Et vous… dit Jésus, le seul moyen de vous prémunir consiste à trouver votre juste place et à essayer de garder présent à l’esprit un des principes fondateurs de la Réforme : Dieu seul est Dieu, Soli Deo Gloria. Sa place n’est pas vacante et aucun être humain n’a autorité pour s’asseoir sur le trône du Maître. Personne devant qui plier le genou. Personne pour plier le genou devant nous. Puissions-nous toujours rester lucides et amusés devant les quêtes insensées pour les feux de la rampe, les selfies, les titres et les décorations, les hiérarchies et les phénomènes de cour. N’oublions jamais qu’à vouloir voler trop près du soleil, Icare s’est brûlé les ailes. Reconnaître la place de Dieu signifie que la solution ne se fera pas SANS la religion pour la bonne et simple raison que d’une manière ou d’une autre, si on ne lui oppose pas un frein puissant, l’être humain va toujours chercher à prendre la place de Dieu. D’où l’interpellation des pasteurs qui portent une responsabilité alourdie dans ce domaine : Jésus interpelle tous les responsables religieux en les ramenant vers la notion de service : « Qui es-tu en train de servir ? N’es-tu pas en train de TE servir de la religion pour TE construire une image idéale de toi en abusant de l’autorité que je t’ai confiée ? » Jésus nous ramène donc au cœur du problème en dévoilant sa dimension spirituelle. Le problème n’est pas le pouvoir en soi, ni la religion en soi : le problème est dans le cœur de l’homme qui cherche à prendre la place de Dieu. Pour vous, ne vous faites pas appeler « Maître » car vous n’avez qu’un seul Maître et vous êtes tous frères. N’appelez personne sur la terre votre « Père », car vous n’en avez qu’un seul, le Père céleste. Ne vous faites pas non plus appeler « Docteur », car vous n’avez qu’un seul docteur, le Christ. Le plus grand parmi vous sera votre serviteur. Quiconque s’élèvera sera abaissé, et quiconque s’abaissera sera élevé. Parole de Dieu. Amen !
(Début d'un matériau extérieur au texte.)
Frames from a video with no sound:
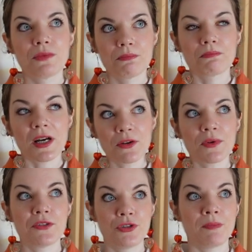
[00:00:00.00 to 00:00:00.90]

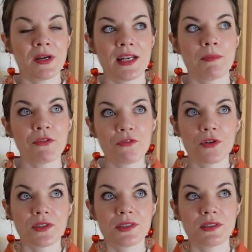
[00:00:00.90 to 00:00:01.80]
migrated to Japan in my
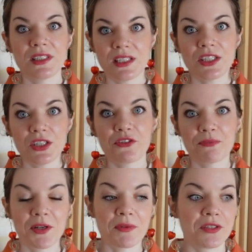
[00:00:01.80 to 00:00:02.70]
first year of
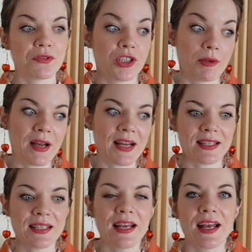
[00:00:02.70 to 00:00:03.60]
migrated to
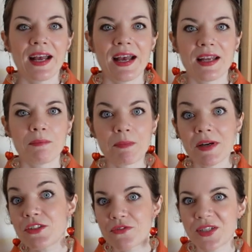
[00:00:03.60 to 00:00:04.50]
Japan, and my
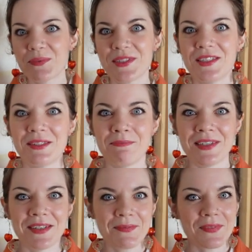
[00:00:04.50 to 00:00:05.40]
best friend visited
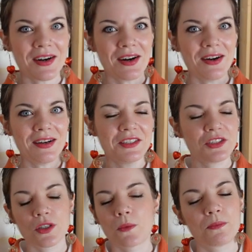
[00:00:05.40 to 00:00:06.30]
me. Hi,
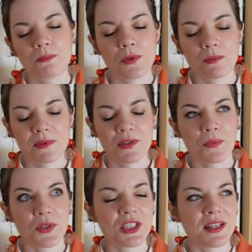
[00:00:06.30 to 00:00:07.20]
she's hope, probably not
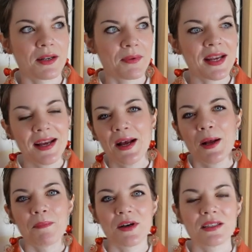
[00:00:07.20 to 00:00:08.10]
watching anyway.
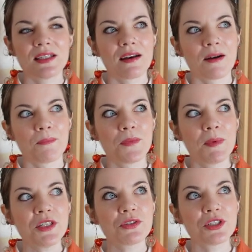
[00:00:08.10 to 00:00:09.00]
But um, we
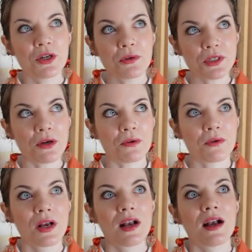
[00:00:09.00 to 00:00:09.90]
went to Kyoto,
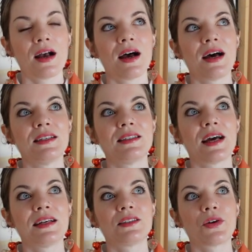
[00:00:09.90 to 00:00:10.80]
and
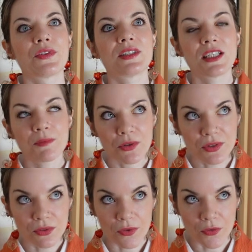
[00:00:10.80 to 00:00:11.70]
I saw this kimono
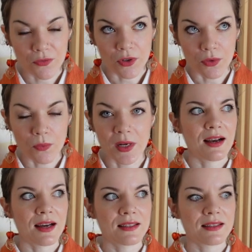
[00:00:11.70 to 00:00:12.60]
store from far away,
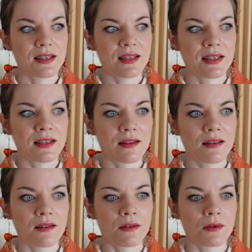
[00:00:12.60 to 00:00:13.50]
and in
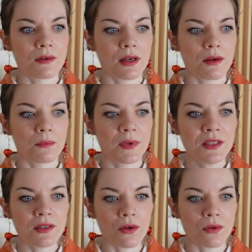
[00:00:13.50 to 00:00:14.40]
the
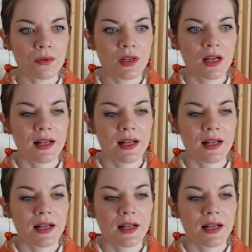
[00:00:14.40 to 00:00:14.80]
window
[1] Michel Onfray, Traité d’athéologie, Le livre de poche, 2006.

[2] Friedrich Nietzsche, La généalogie de la morale, Deuxième dissertation, § 21.

[3] Cité par Vincent Peillon, Une religion pour la république, Seuil, 2010.

[4] John D. Caputo, La faiblesse de Dieu, Genève, Labor et Fides, 2016, p.65.

[5] ibid., p.69.

[6] ibid., p.73.

[7] « Avant que de parler, prenez-moi ce mouchoir. (…) Couvrez ce sein, que je ne saurais voir. Par de pareils objets les âmes sont blessées, Et cela fait venir de coupables pensées. » Molière, Le Tartuffe, III, 2, (v.859-862)

[8] « C’est une expérience éternelle que tout homme qui a du pouvoir est porté à en abuser : il va jusqu’à ce qu’il trouve des limites […] Pour qu’on ne puisse abuser du pouvoir, il faut que, par la disposition des choses, le pouvoir arrête le pouvoir. » Montesquieu, De l’esprit des lois, livre XI, chap. IV.